Your post about Sobran’s moronic statement is spot-on. People who mouth those sorts of absurd platitudes—one might just as well ask whether Jesus would join the Army Rangers, and try to conclude something useful from it … .

You’re right. Idiocy of that sort surpasses a problem of IQ. The explanation is psychological. I have long thought that conservatives’ love affair with literal-minded evangelicals was an ill-considered tryst. I know one such heretic, and I have always detected a powerful tension between her conservatism and her evangelicalism. The notion of a humanity which is truly and finally “saved” in the here and now, one whose relationship to Christ justifies and purifies their motives, thoughts, and desires, to say nothing of the brimming adolescent emotionalism associated with the Campus Crusade mentality, seems to me a dangerously shallow reservoir for cultural renewal.

Anyhow, fight on.
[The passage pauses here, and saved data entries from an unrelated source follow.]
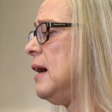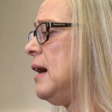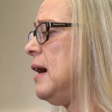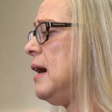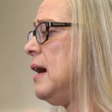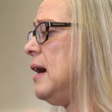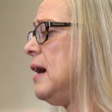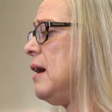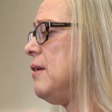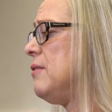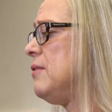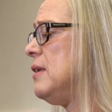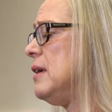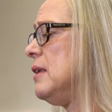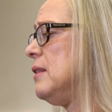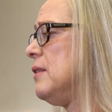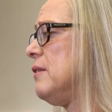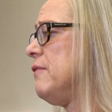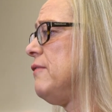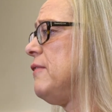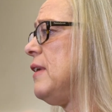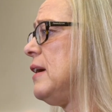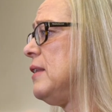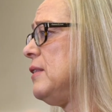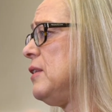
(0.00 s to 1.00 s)
I think the
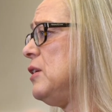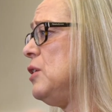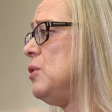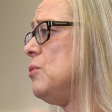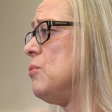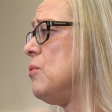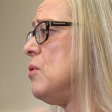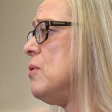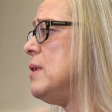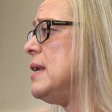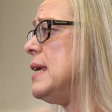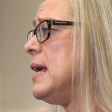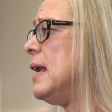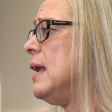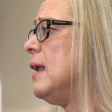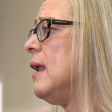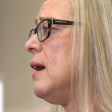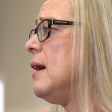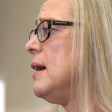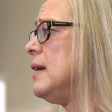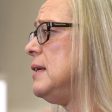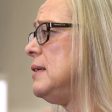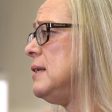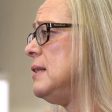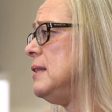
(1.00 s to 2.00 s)
fact that you're already
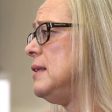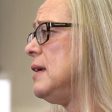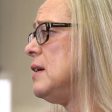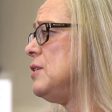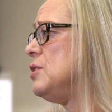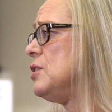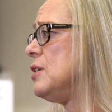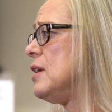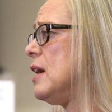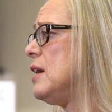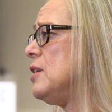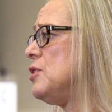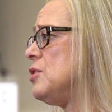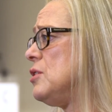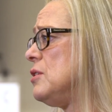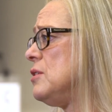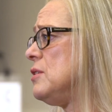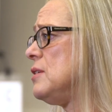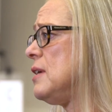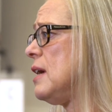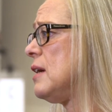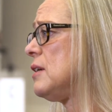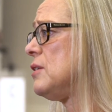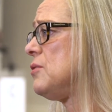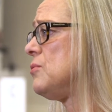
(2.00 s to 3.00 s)
aligned in the education
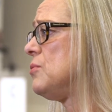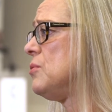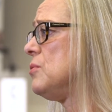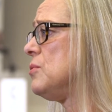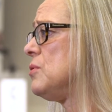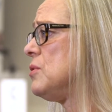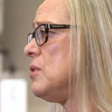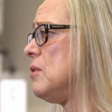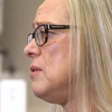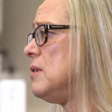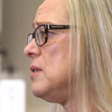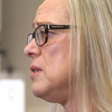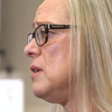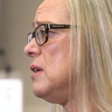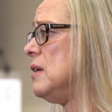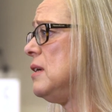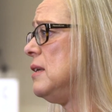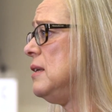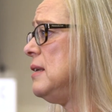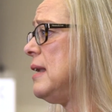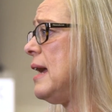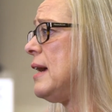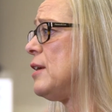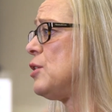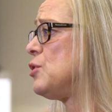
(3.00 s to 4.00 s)
sector also is a
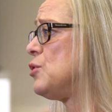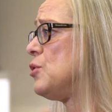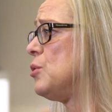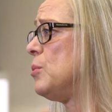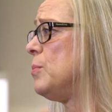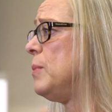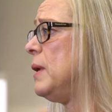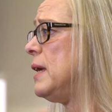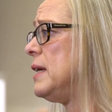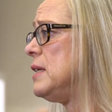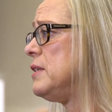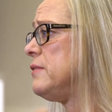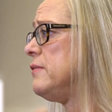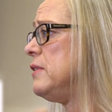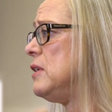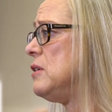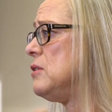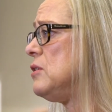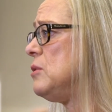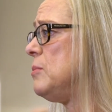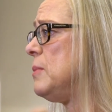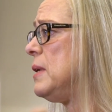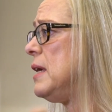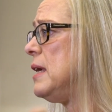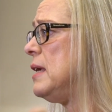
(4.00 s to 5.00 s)
natural place for you
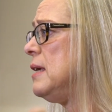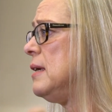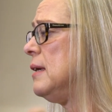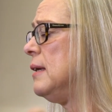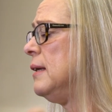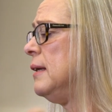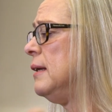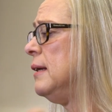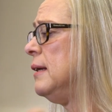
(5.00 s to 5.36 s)
to be.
Thanks very much.

I thank the reader for his vivid and insightful description of the evangelical mindset. But what do the Christian literalists really want? Van Wijk writes:

Your post “A new theory on Bush” helped me articulate a thought I’d been chewing on since you posted the quote by that idiot Sobran: “I can’t imagine Jesus standing on the border to turn them back.”

Sure, it makes a great soundbyte, but what happens when we follow it to its logical conclusion? Does God want another corrupt 3rd-world country to take the place of America? Would it please God to see birthrates quadruple and medical standards decline resulting in widespread death from treatable illness? Does God want the farms to fall into hands which will bring the United States down from a breadbasket to a destitute wretch, resulting in the occasional famine (South Africa is a great example of this)? Would it please God to see the streets churning with ethnic gangs who assault, rape, and steal with impunity because they’ve paid the policia off this month? And on and on and on…

Even if this very thing came to pass, the leftists wouldn’t admit that it was because of porous borders and amnesty. To admit such would amount to heresy. No, they’d rationalize it the same way they rationalized America out of existence.

Doubly disturbing is the fact that there are no mainstream Christian philosophers out there to refute Sobran’s statement. I think this is because most of them agree with him. These folks are not really Christians at all, but rather a bunch of agnostics and deists who believe that if Jesus really was holy, then he must be of equal standing with Muhammad, Buddha, Vishnu, Gaia, and whichever sect is hot this month. The Bible is a gigantic metaphor, and any mention of infidels or righteous violence or sins that make life inconvenient must be oh-so rationally explained away.

But if what you say is true, and Bush is a tool of the Almighty, then we must suffer him, all the while waiting for the day when the time for talk will come to an end.

LA replies:

Look at it this way. Read my article on liberal Christianity and
immigration
, and then ask yourself how many Christian leaders, theologians, intellectuals, bishops, pastors, priests—as well as regular white Christians, would agree with what I say there, let alone SAY what I say?

That shows how deep the dilemma is. My affirmation of traditional nationhood within a Judeo-Christian worldview is perfectly reasonable and sensible, and in accord with historic, non-liberal biblical understandings. Yet for the modern liberal Christian West, it is in another universe.